*WHAT NEEDS TO BE DONE*
Each line with the word "second" must appear in the answer, copied from the records.

*EXERCISE INPUTS*
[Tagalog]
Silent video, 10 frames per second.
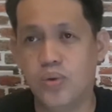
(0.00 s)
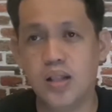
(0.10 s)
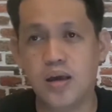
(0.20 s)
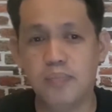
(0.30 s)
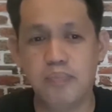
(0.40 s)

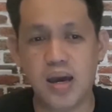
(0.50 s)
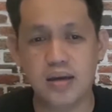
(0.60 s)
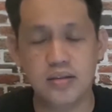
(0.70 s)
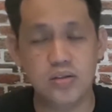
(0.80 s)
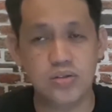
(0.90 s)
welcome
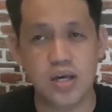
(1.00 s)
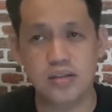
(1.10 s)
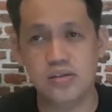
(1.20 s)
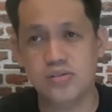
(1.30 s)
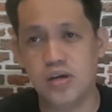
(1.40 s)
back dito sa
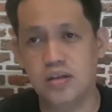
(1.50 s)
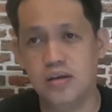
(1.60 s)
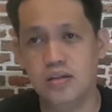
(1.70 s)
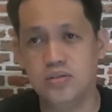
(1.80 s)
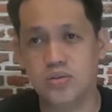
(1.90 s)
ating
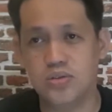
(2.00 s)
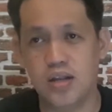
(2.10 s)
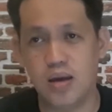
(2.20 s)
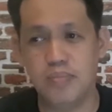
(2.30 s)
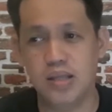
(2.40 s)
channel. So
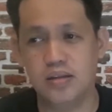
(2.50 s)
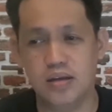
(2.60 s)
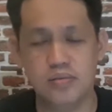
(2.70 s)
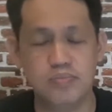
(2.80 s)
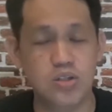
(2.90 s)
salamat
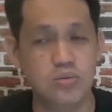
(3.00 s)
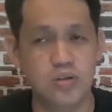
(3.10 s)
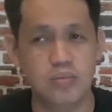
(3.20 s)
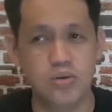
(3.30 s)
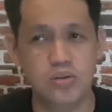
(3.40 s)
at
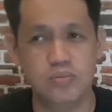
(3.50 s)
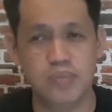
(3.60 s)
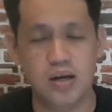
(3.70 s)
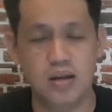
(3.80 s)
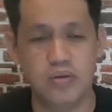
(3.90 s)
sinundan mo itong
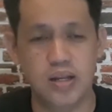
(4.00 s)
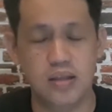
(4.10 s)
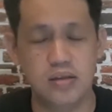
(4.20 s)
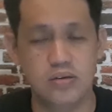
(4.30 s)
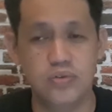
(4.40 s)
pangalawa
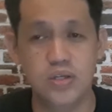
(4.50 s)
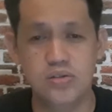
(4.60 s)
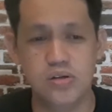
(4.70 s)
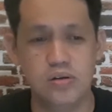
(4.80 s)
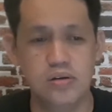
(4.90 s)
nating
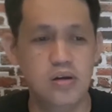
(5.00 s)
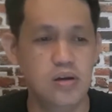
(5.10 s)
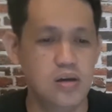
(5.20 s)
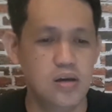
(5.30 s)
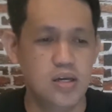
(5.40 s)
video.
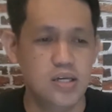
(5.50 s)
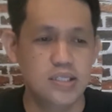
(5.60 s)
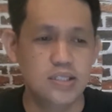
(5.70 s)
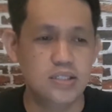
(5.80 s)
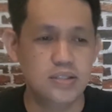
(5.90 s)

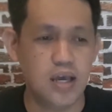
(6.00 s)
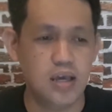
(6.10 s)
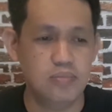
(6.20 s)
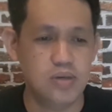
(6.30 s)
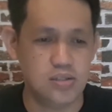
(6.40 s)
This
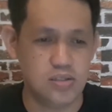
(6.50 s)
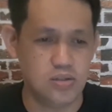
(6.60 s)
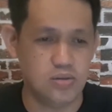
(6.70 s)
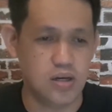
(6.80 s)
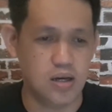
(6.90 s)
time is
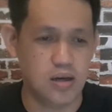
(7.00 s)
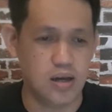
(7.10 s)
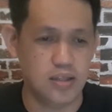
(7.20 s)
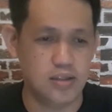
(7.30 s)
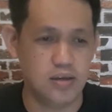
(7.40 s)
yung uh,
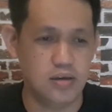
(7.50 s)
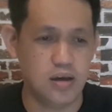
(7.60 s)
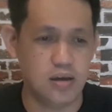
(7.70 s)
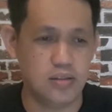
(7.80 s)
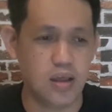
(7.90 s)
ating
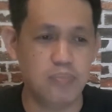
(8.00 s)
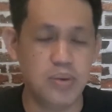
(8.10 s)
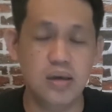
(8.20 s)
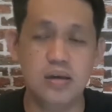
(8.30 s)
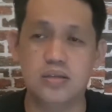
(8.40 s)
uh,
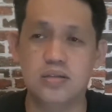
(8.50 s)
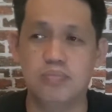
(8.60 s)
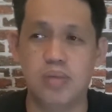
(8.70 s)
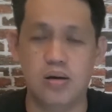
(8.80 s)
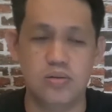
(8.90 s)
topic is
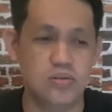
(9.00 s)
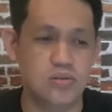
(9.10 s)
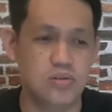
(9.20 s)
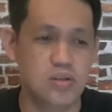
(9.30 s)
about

...

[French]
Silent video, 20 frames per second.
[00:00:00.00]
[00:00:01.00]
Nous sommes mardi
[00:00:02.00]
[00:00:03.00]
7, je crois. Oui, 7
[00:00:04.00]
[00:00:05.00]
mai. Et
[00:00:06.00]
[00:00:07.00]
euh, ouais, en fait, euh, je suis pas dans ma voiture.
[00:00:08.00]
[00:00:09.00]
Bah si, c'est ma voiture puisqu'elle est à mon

*WRITTEN RESPONSE*
Silent video, 10 frames per second.
Silent video, 20 frames per second.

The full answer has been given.